Installation Record spark-2.4.5

 Reference  https://data-flair.training/blogs/install-apache-spark-multi-node-cluster/

Download spark  address 

 

 http://spark.apache.org/downloads.html

Prepare three nodes

192.168.1.1 [hostname] master
192.168.1.2 [hostname] slave1
192.168.1.3 [hostname] slave2

The above configuration to the three nodes append machine   / etc / hosts   in. Since I am here three machines domain are different, so we set the [hostname], for example, master node

192.168.1.1 xxx.localdomain master

Check the host name for the method,

$ hostname

If the last start spark error unknown hostname, generally refers to the host name is not set, this time by 

$ hostname -i

Found will be reported the same mistakes.

 

installation steps:

First, set the ssh login-free secret

If you do not install ssh, you need to install

sudo apt install openssh-server

On three machines were executed

ssh-keygen -t rsa

The way to enter, use the default setting (key file path and file name)

The above slave1 slave2   ~ / .ssh / id_rsa.pub  copy files to the master node,

scp ~/.ssh/id_rsa.pub xxx@master:~/.ssh/id_rsa.pub.slave1
scp ~/.ssh/id_rsa.pub xxx@master:~/.ssh/id_rsa.pub.slave2

Note, xxx represents the user name, the best three machines use the same user name, if required, the user can create

adduser xxx # create a new user xxx 
passwd xxx to xxx password #

 

Performed on the master

cat ~/.ssh/id_rsa.pub* >> ~/.ssh/authorized_keys
scp ~/.ssh/authorized_keys xxx@slave1:~/.ssh/authorized_keys
scp ~/.ssh/authorized_keys xxx@slave2:~/.ssh/authorized_keys

Verify no login password on the master

ssh slave1
ssh slave2

On slave1 / slave2 can also password-free two other nodes.

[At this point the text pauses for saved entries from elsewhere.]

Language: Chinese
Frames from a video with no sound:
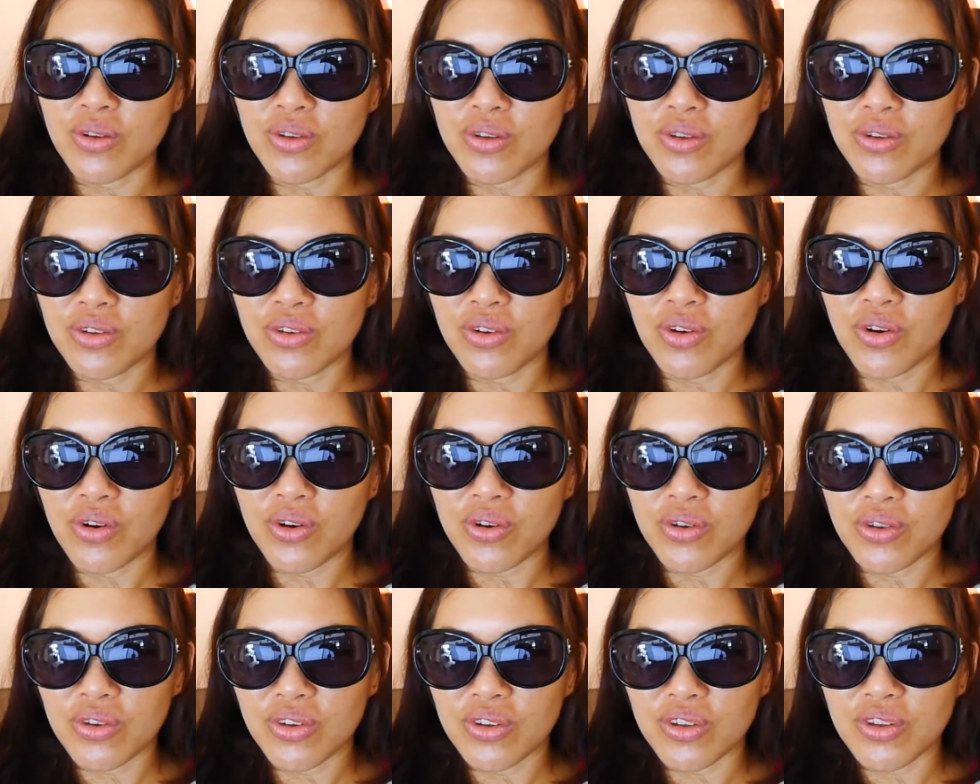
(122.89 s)
的时
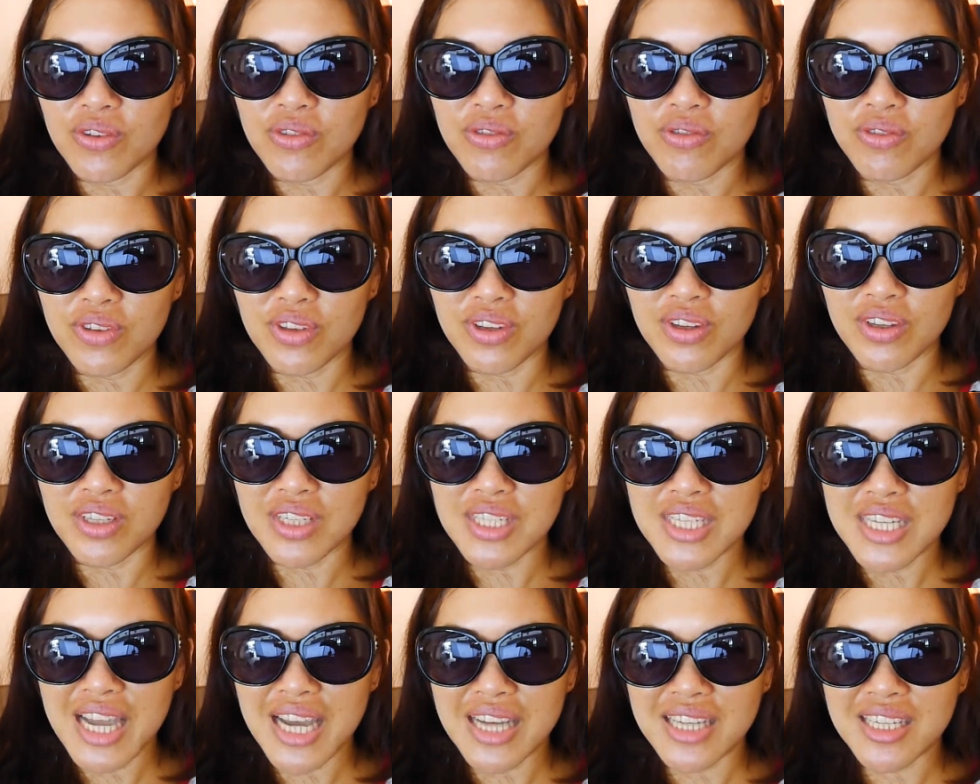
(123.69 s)
候，你的
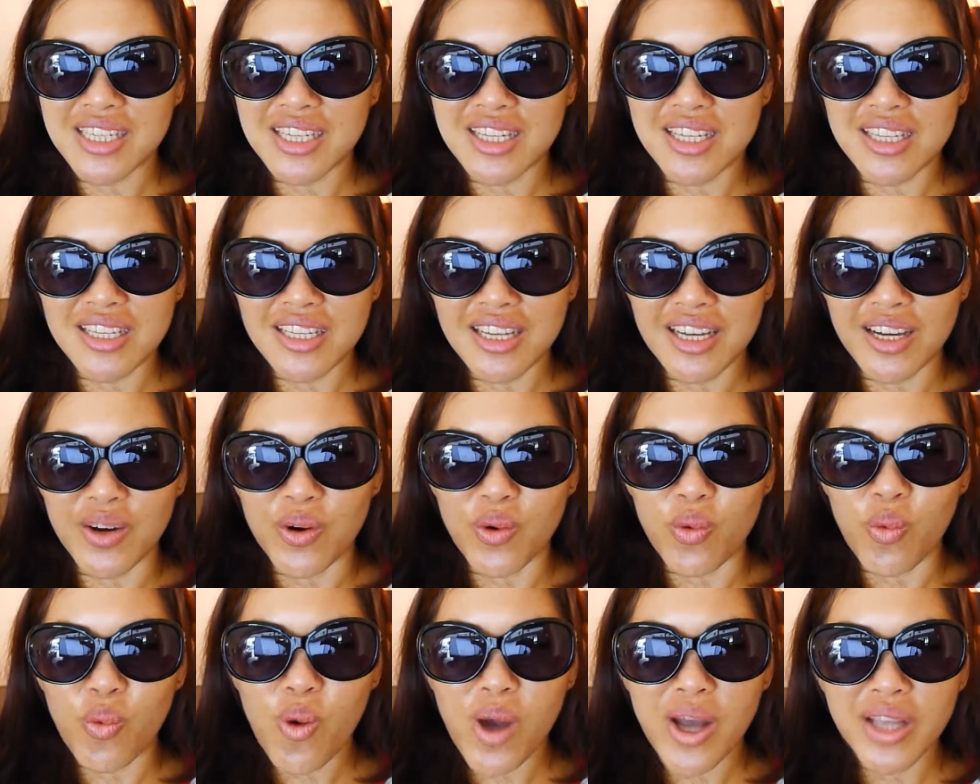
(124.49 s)
下行
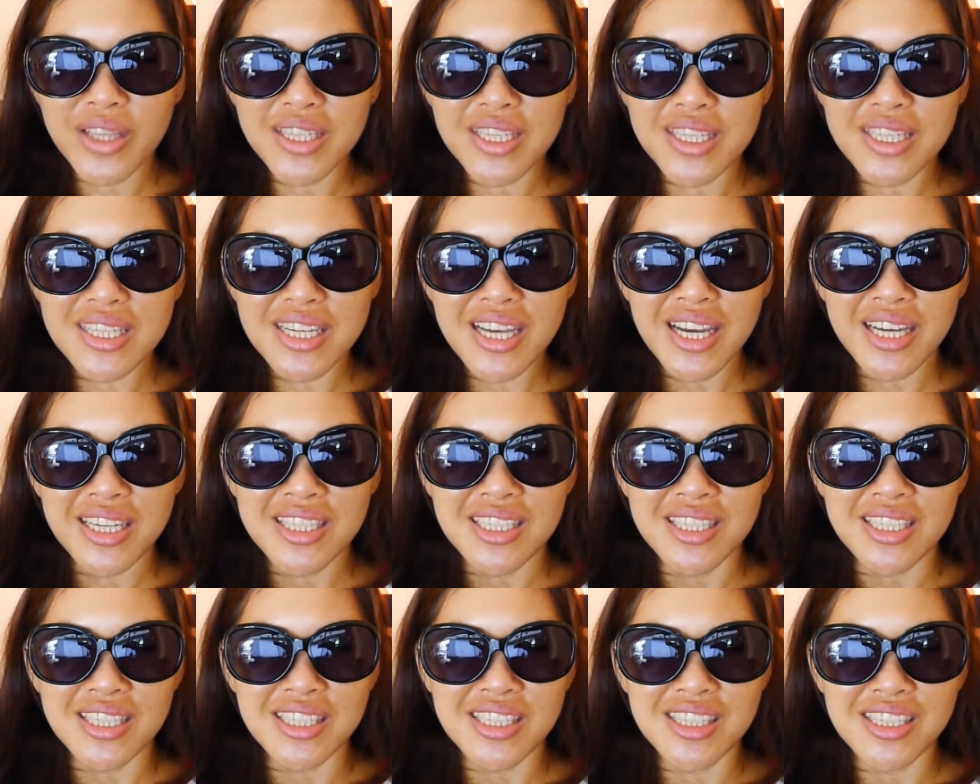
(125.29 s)
很旺的下
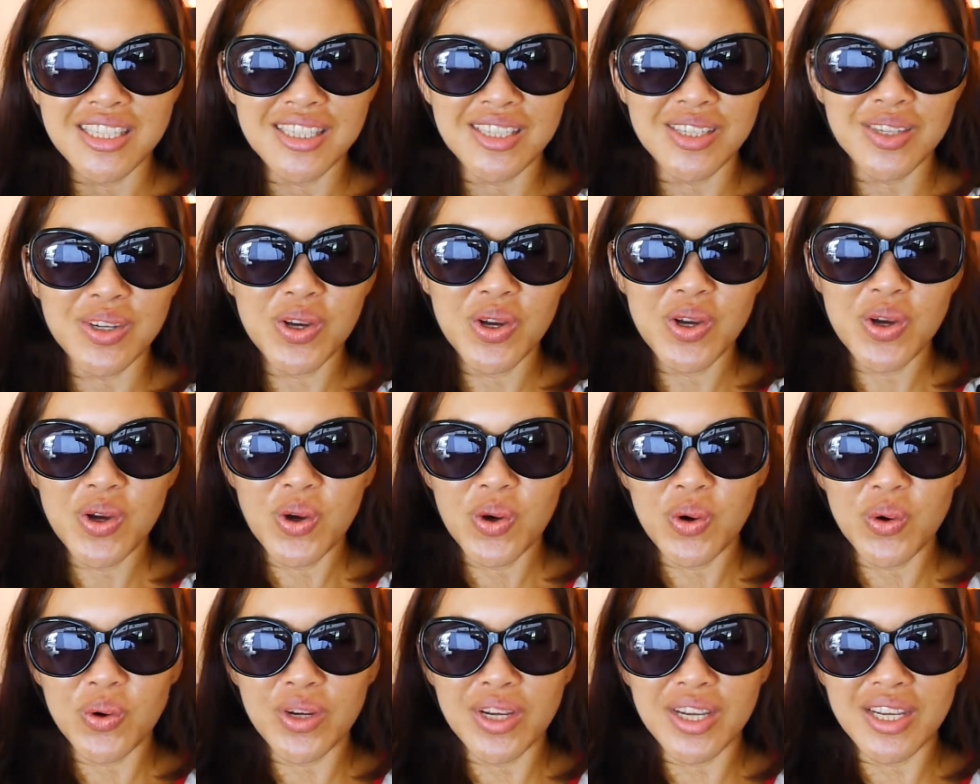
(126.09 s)
行气
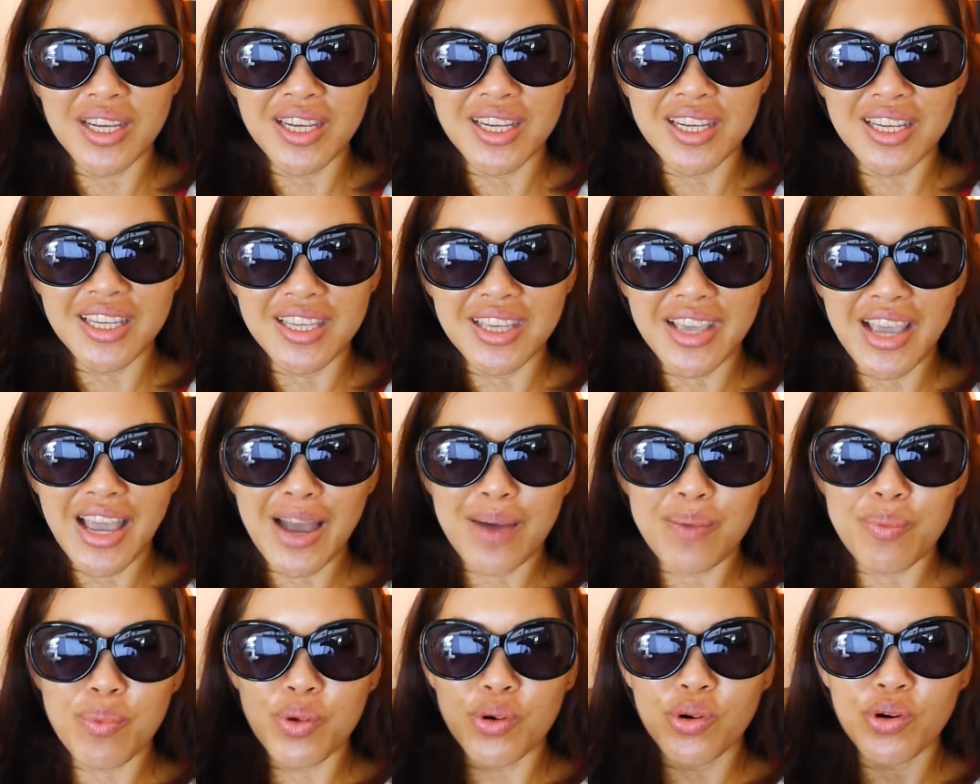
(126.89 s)
会
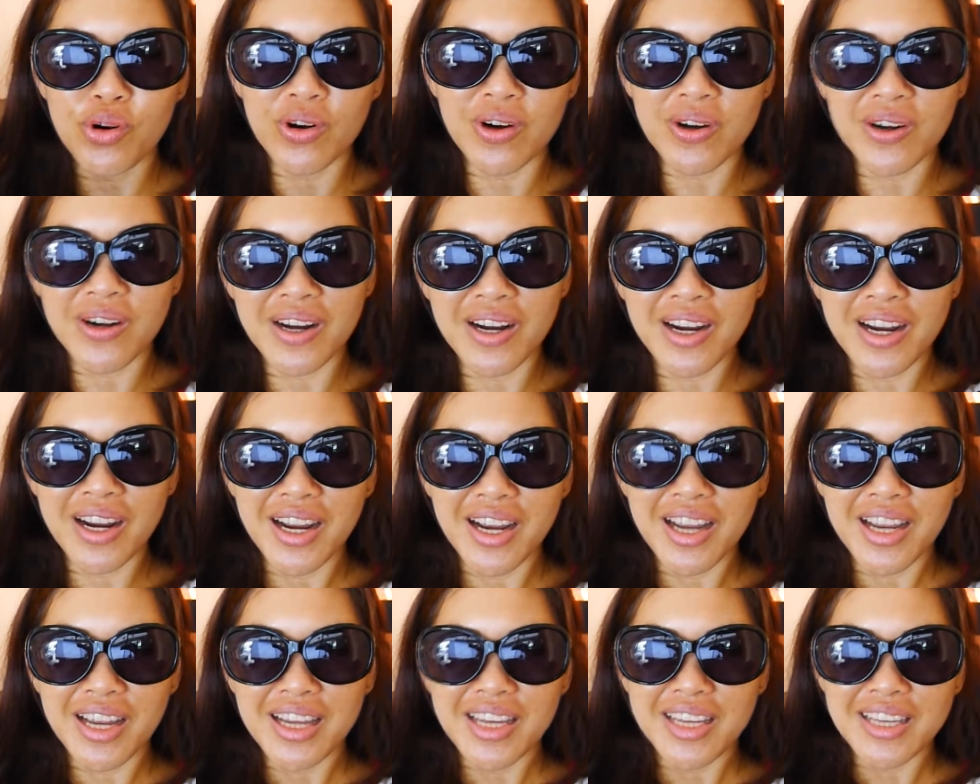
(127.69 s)
压迫、
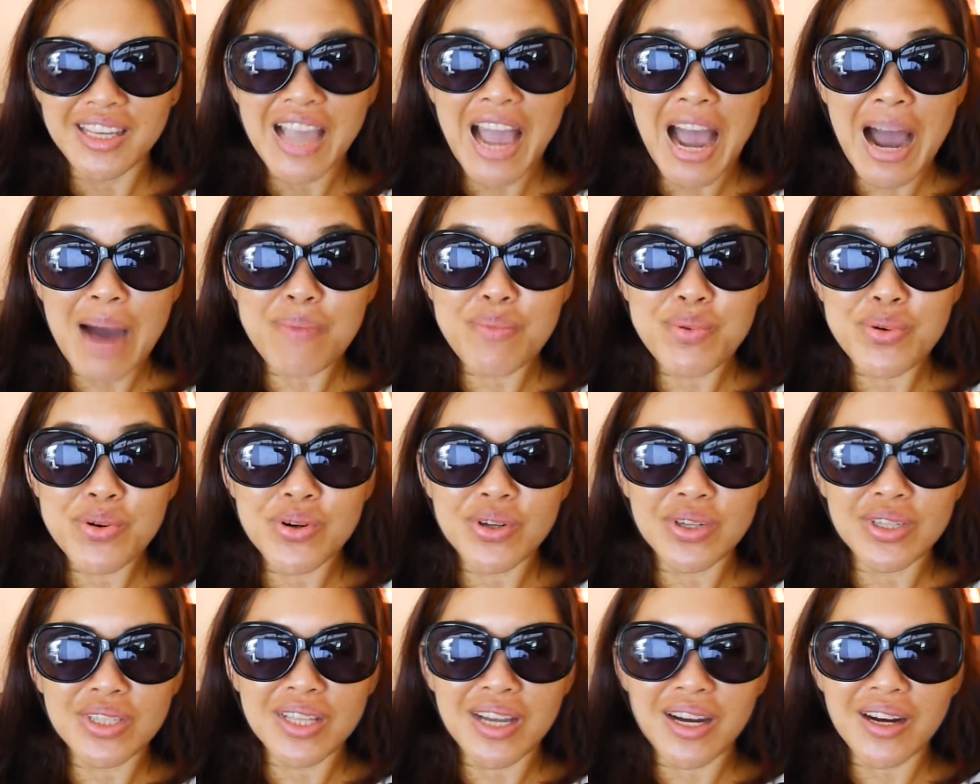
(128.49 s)
压
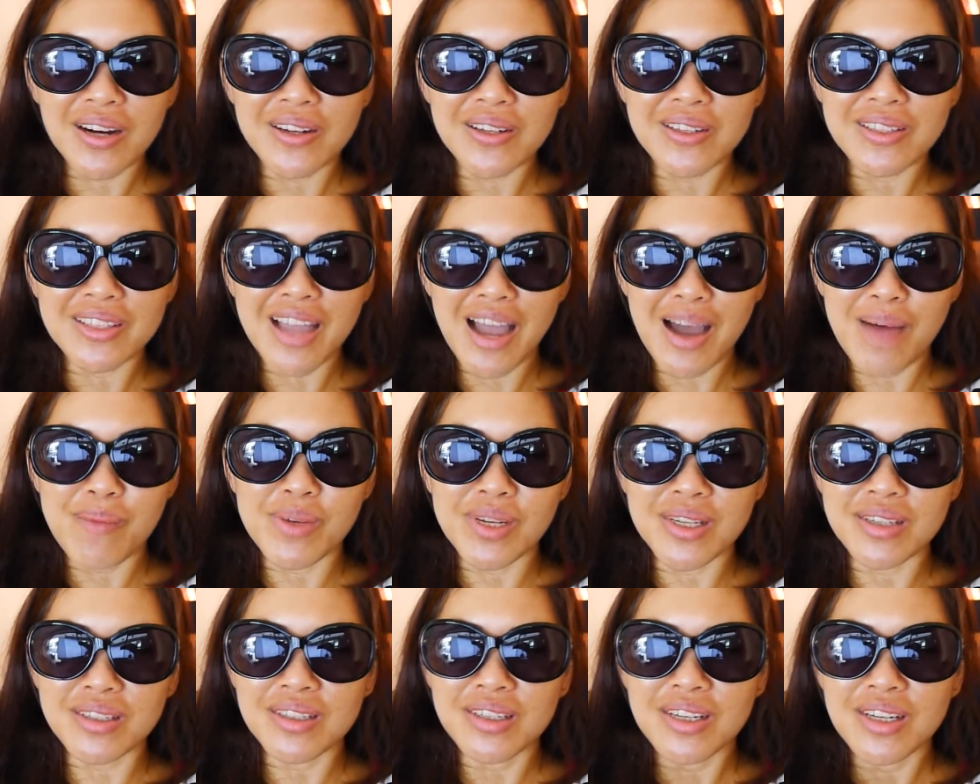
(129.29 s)
迫到它
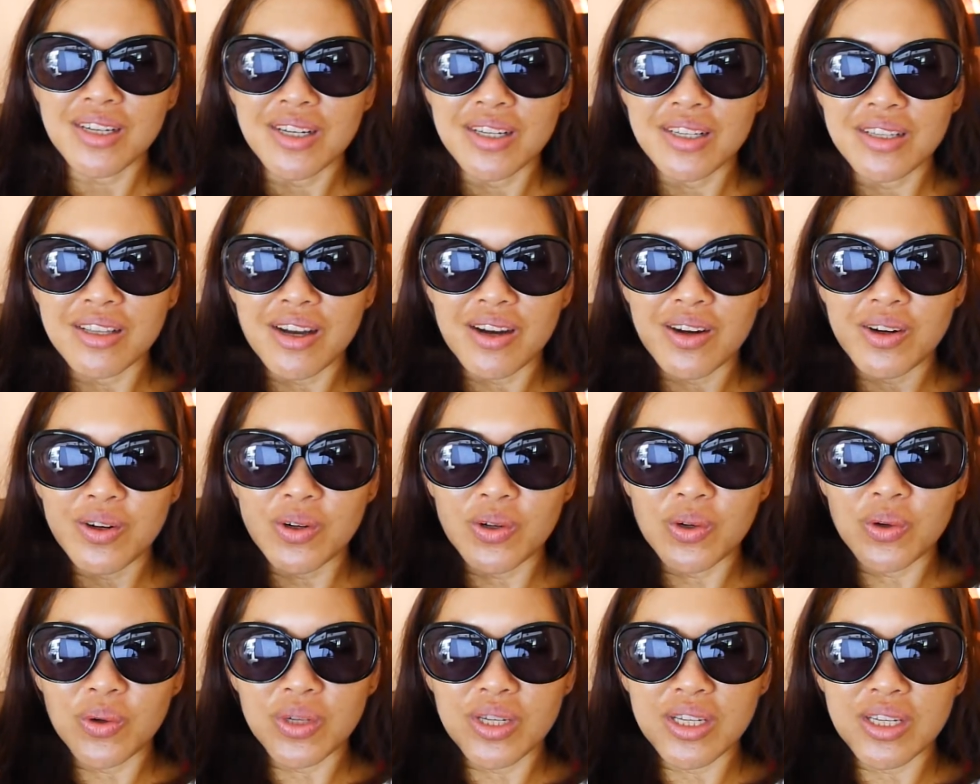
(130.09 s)
们，然
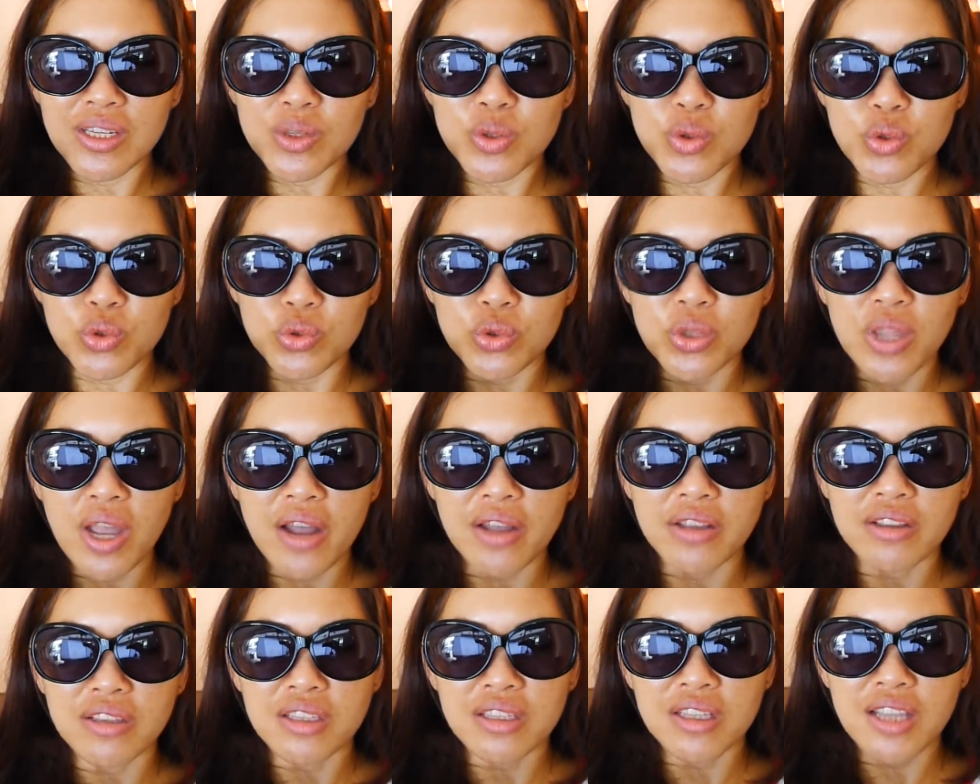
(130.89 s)
后会阻
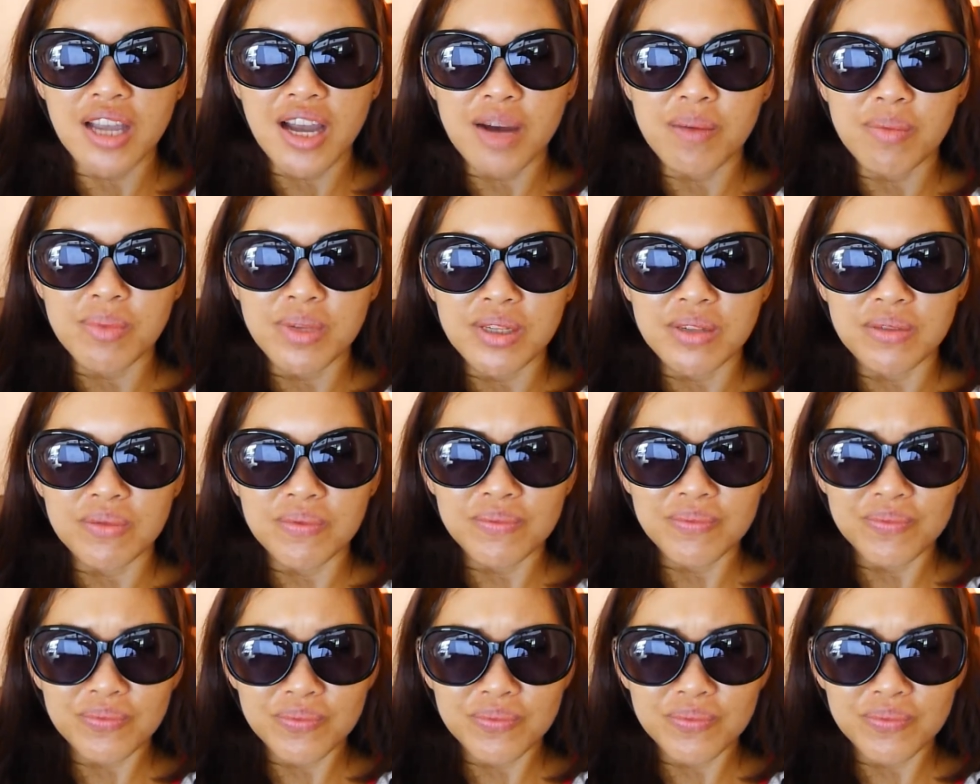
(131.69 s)
挡它们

Note: .ssh folder permissions must be 700, authorized_keys file permissions must be 600 (additional permissions values ​​may not work), modify the permissions to use

chmod 700 ~/.ssh
chmod 600 ~/.ssh/authorized_keys

 

Second, install jdk, scala, spark

Omitted, spark installed just above the downloaded file to decompress. Note configuration environment variable 

export JAVA_HOME=...
export SCALA_HOME=...
export SPARK_HOME=...
export PATH=$JAVA_HOME/bin:$SCALA_HOME/bin:$SPARK_HOME/bin:$PATH

On the master node, enter the conf directory under SPARK_HOME,

cd conf
cp spark-env.sh.template spark-env.sh
cp slaves.template slaves

Edit slaves file

# localhost
slave1
slave2

Edit spark-env.sh file

export JAVA_HOME=...
export SPARK_WORKER_CORES=8

On slave1 and slave2, perform the same operations.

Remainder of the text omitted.